== TASK STATEMENT ==
It would help if you retyped the data exactly, leaving out the pictures.

Dataset entries
..............................
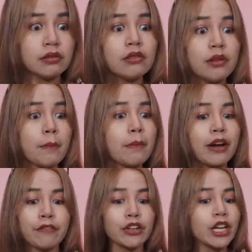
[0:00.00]
oh
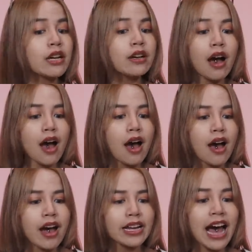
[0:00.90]
my freaking
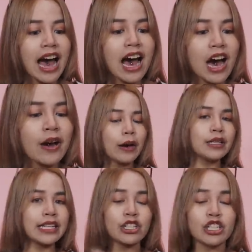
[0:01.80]
god, how?
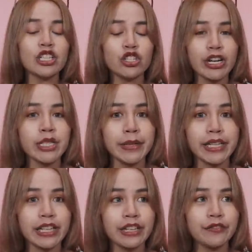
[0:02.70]
I was actually stress
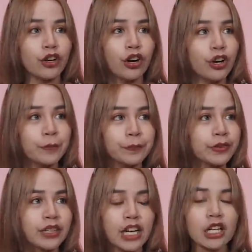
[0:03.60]
panicking for
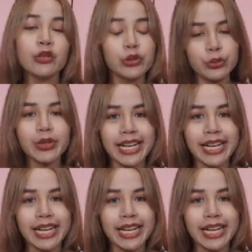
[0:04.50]
a good 2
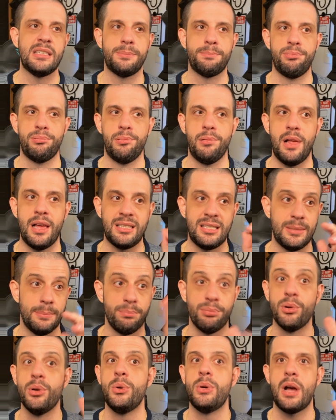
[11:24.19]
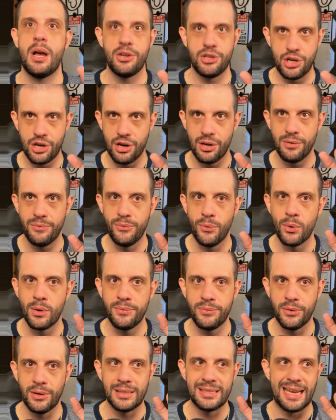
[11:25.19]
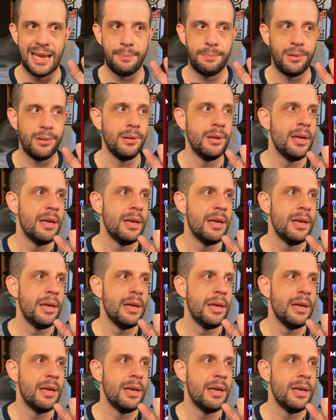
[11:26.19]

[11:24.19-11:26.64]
plus Brood on turn 4, for example.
..............................
== ANSWER SPACE ==
[0:00.00]
oh
[0:00.90]
my freaking
[0:01.80]
god, how?
[0:02.70]
I was actually stress
[0:03.60]
panicking for
[0:04.50]
a good 2
[11:24.19]
[11:25.19]
[11:26.19]

[11:24.19-11:26.64]
plus Brood on turn 4, for example.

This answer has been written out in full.